◆ **Work request**
Go through the records and transcribe them exactly, passing over any picture.

(Stored data)
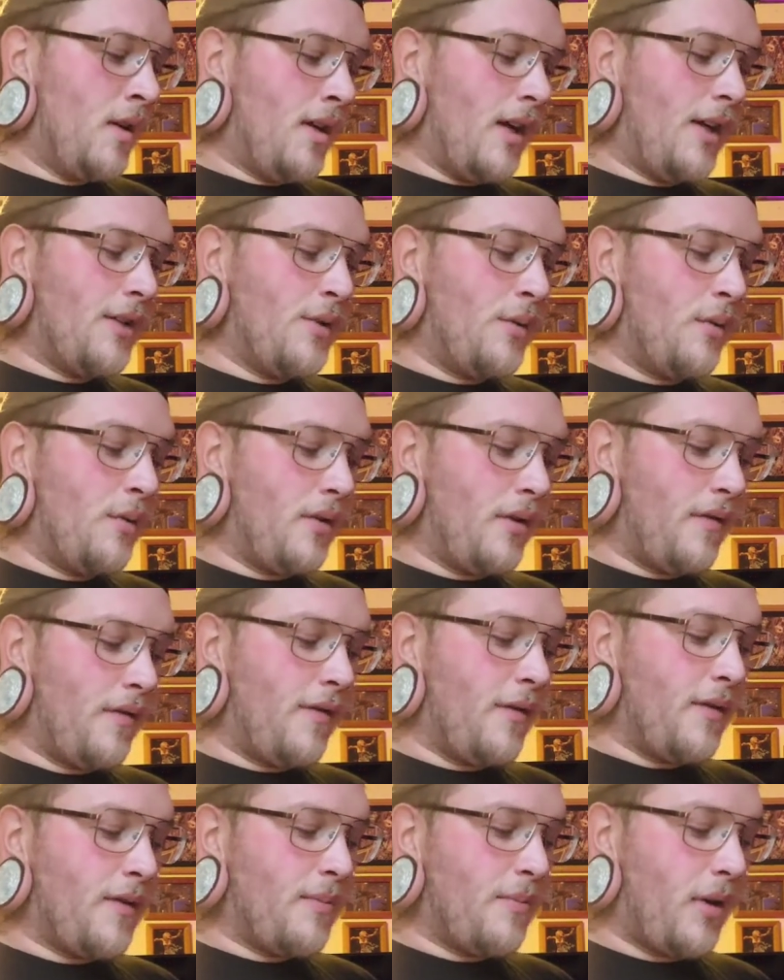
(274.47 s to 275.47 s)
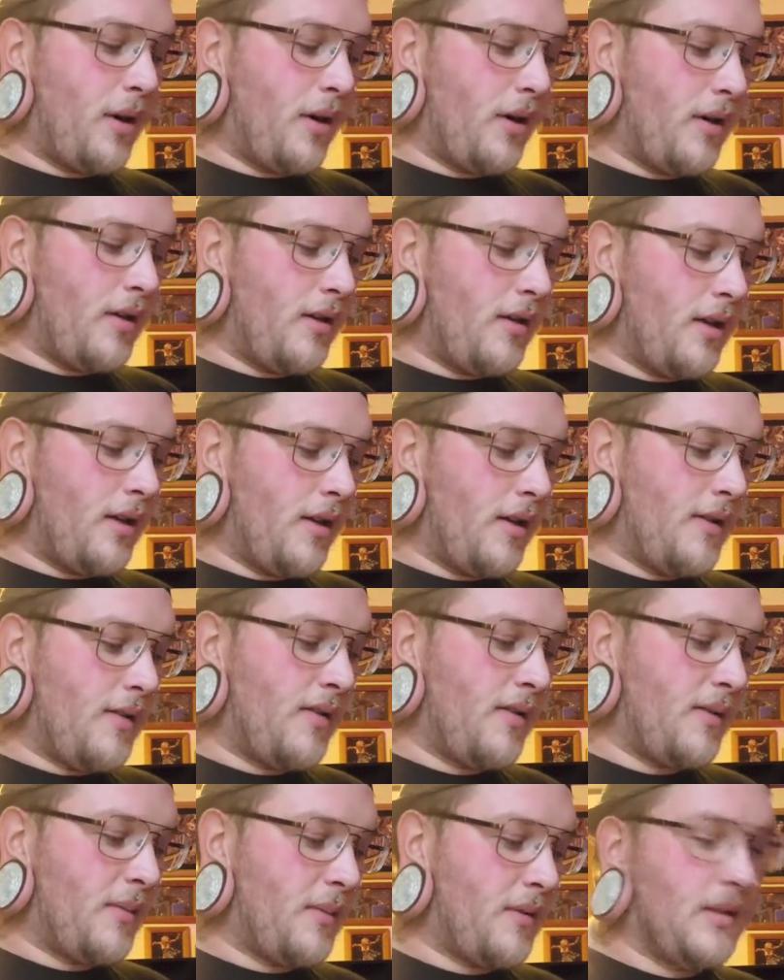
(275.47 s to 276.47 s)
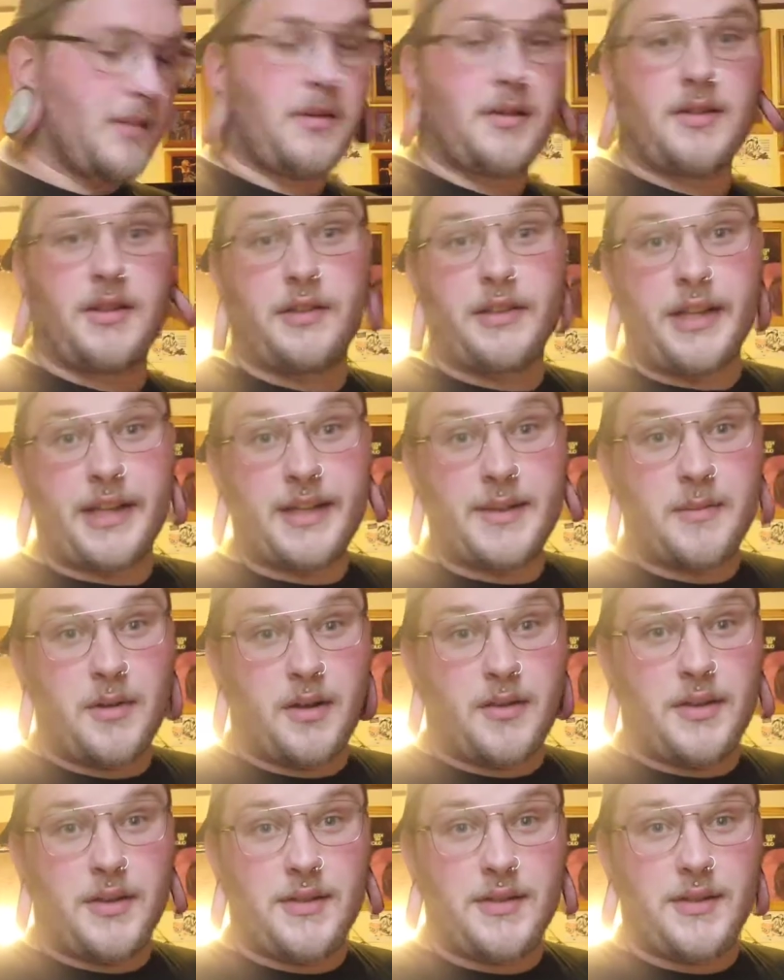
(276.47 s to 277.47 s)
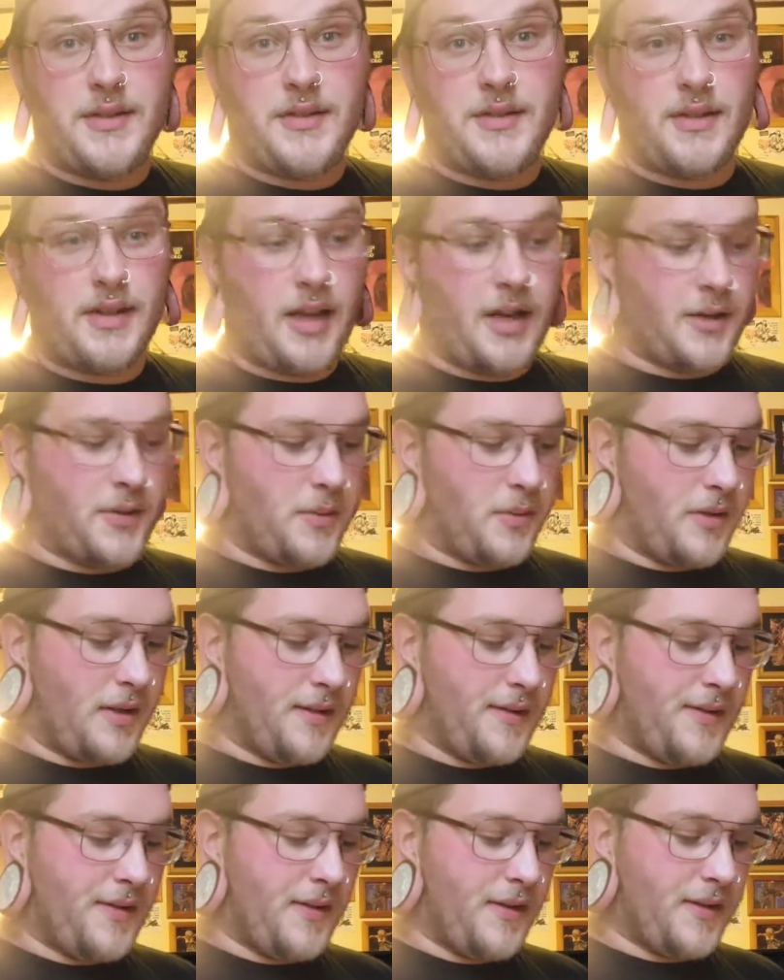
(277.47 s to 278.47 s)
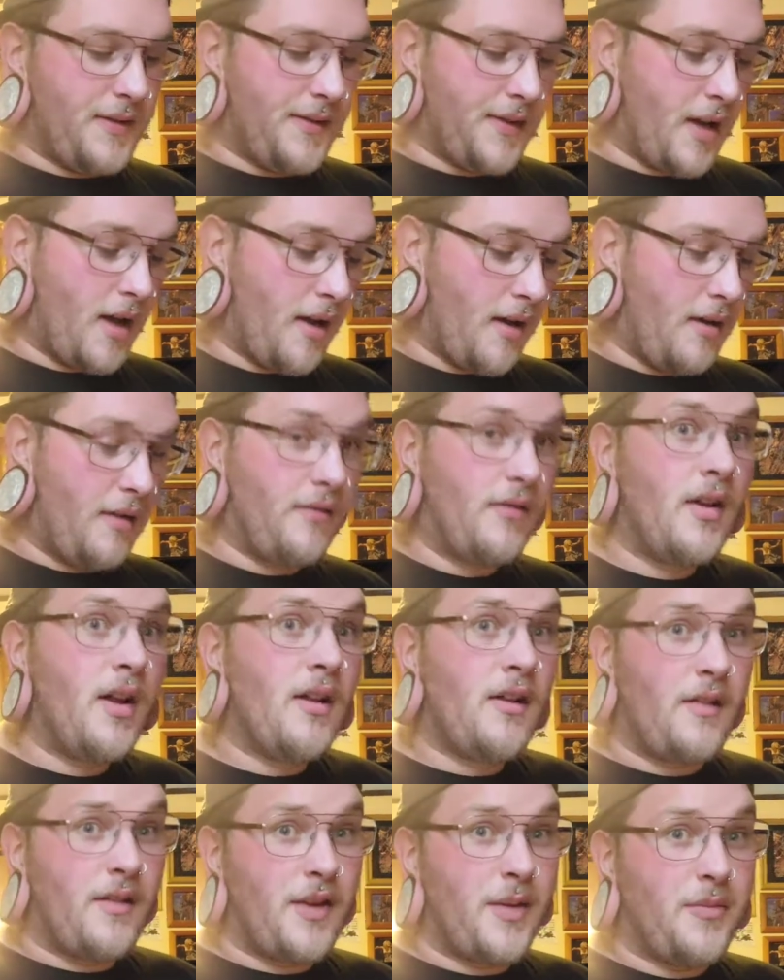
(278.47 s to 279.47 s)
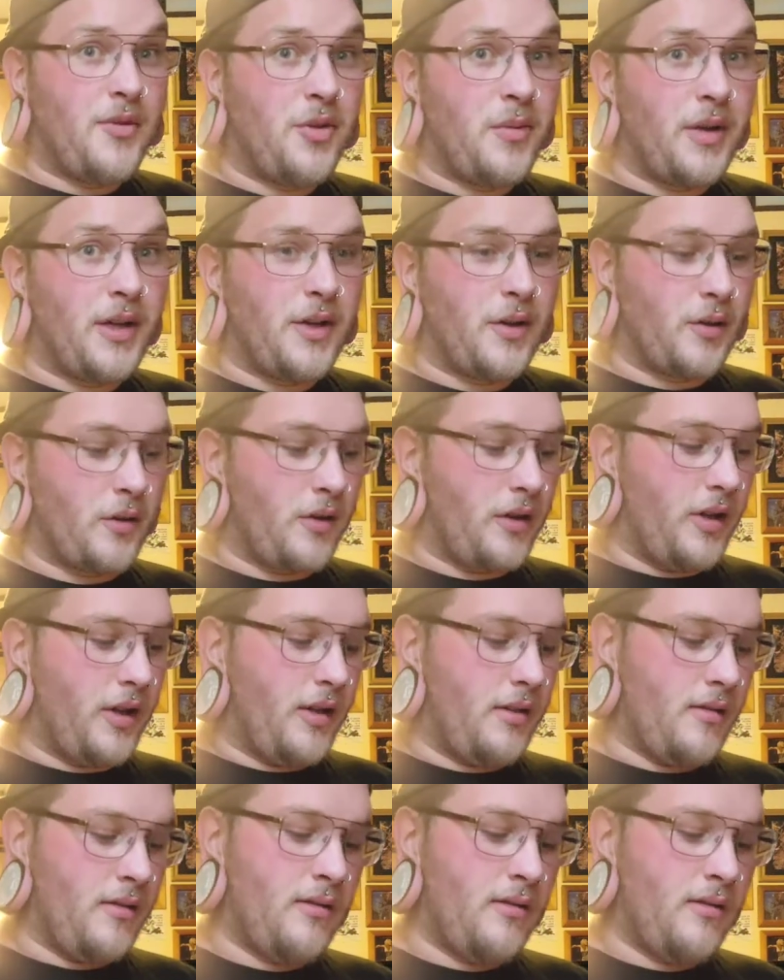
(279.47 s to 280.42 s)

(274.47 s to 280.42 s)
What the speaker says: I do own the first part. This isn't supposed to come out until next month. This is an actual instance of them doing it early.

◆ **Answer to this problem**
(274.47 s to 275.47 s)
(275.47 s to 276.47 s)
(276.47 s to 277.47 s)
(277.47 s to 278.47 s)
(278.47 s to 279.47 s)
(279.47 s to 280.42 s)

(274.47 s to 280.42 s)
What the speaker says: I do own the first part. This isn't supposed to come out until next month. This is an actual instance of them doing it early.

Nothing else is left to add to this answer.